The job is to output each record exactly as it stands, pictures excluded.

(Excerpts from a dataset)
********************
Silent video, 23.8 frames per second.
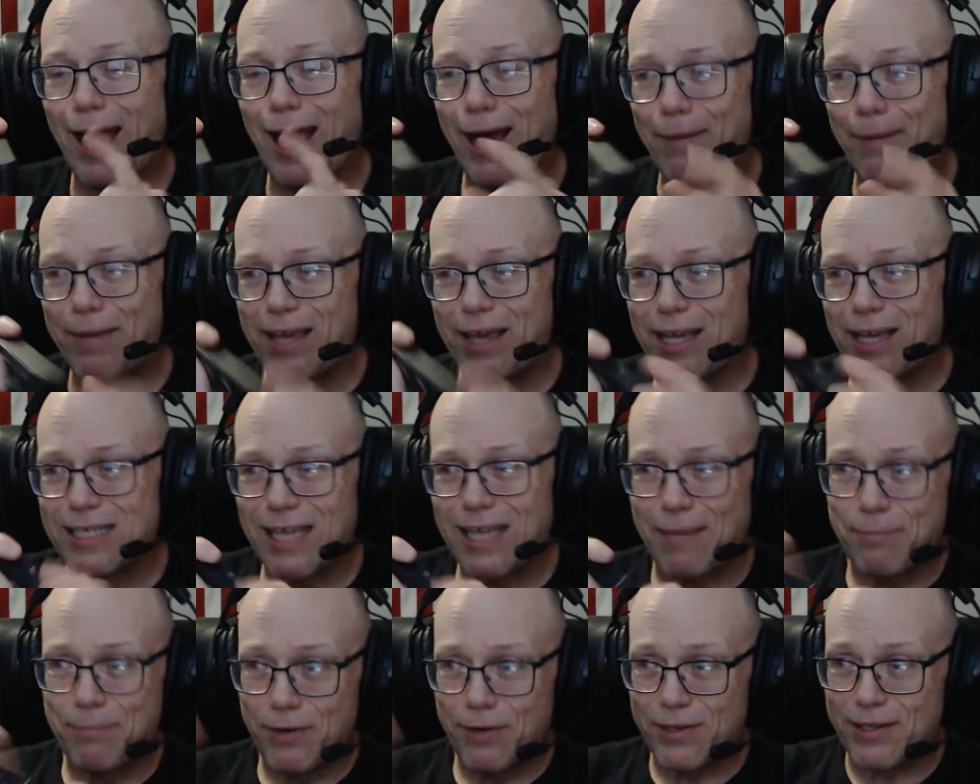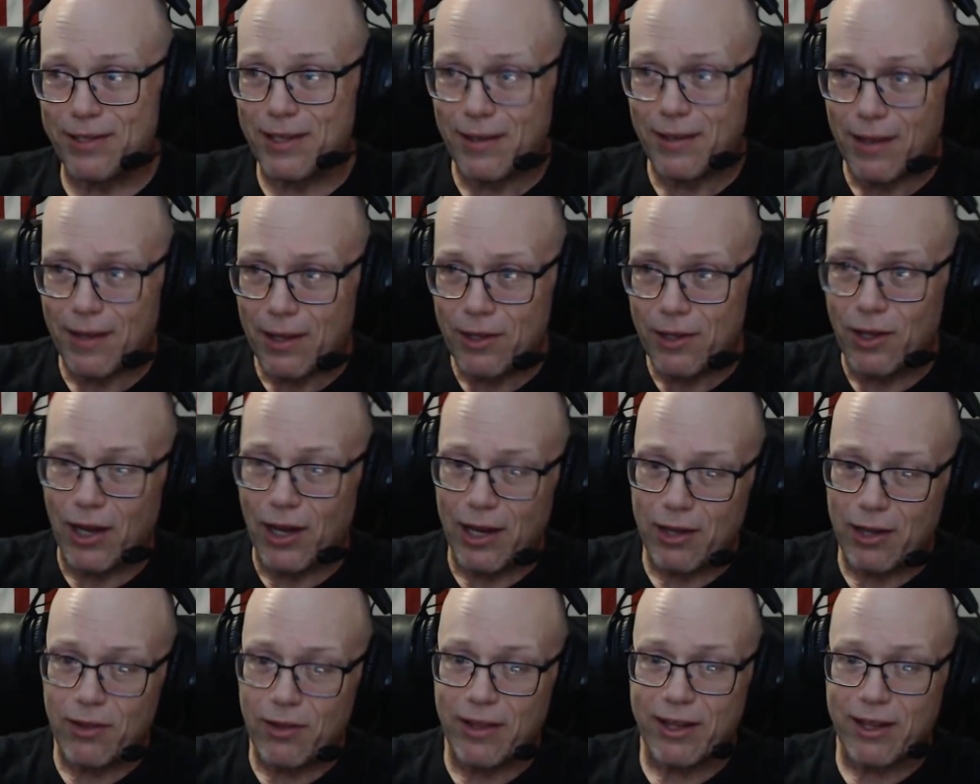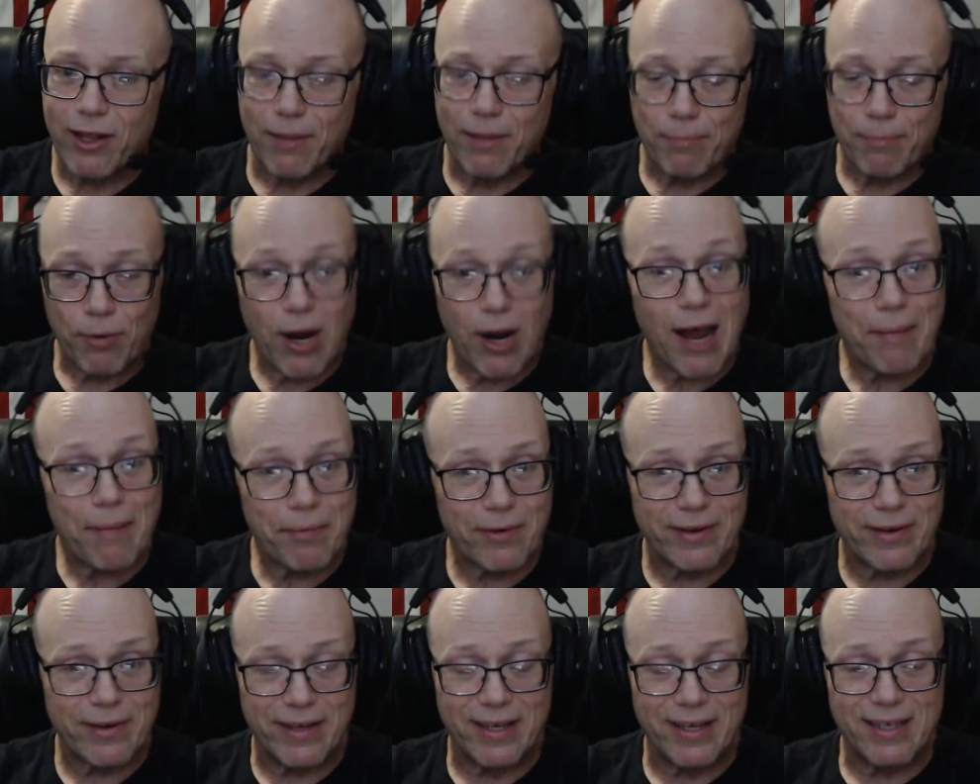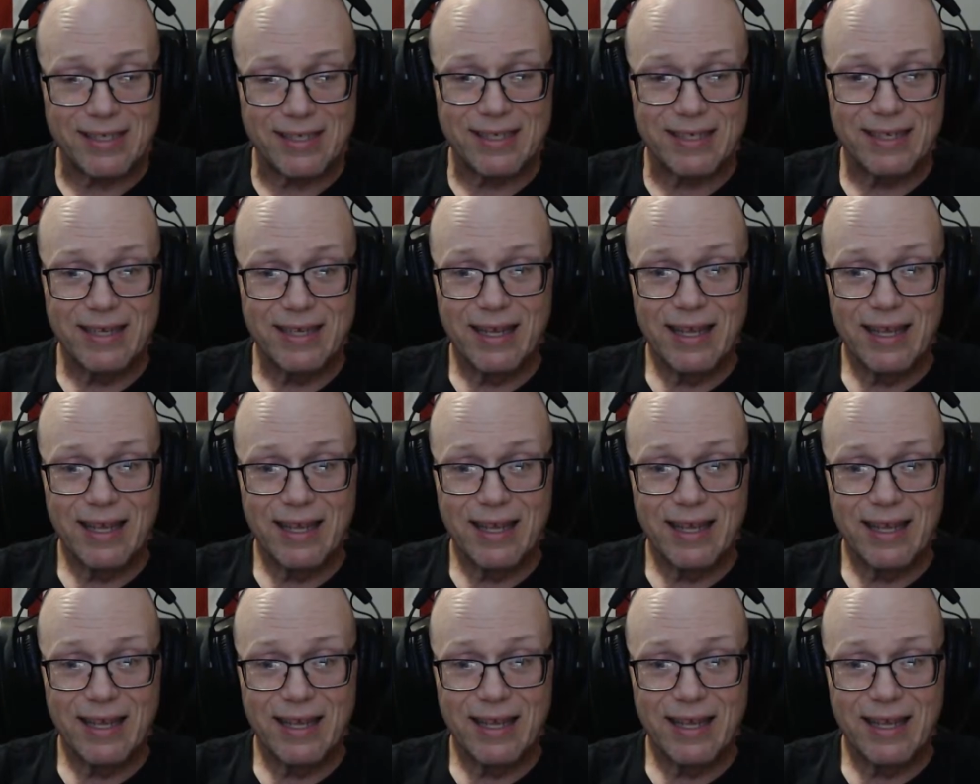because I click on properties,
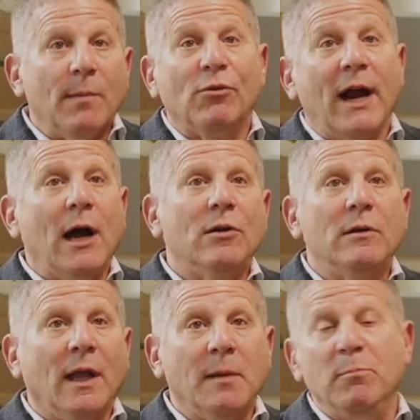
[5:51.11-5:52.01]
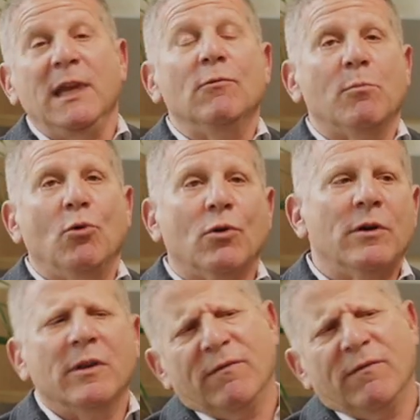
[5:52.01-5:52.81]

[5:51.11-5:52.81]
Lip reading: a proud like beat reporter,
********************
▶ _Solved exercise_
Silent video, 23.8 frames per second.
because I click on properties,
[5:51.11-5:52.01]
[5:52.01-5:52.81]

[5:51.11-5:52.81]
Lip reading: a proud like beat reporter,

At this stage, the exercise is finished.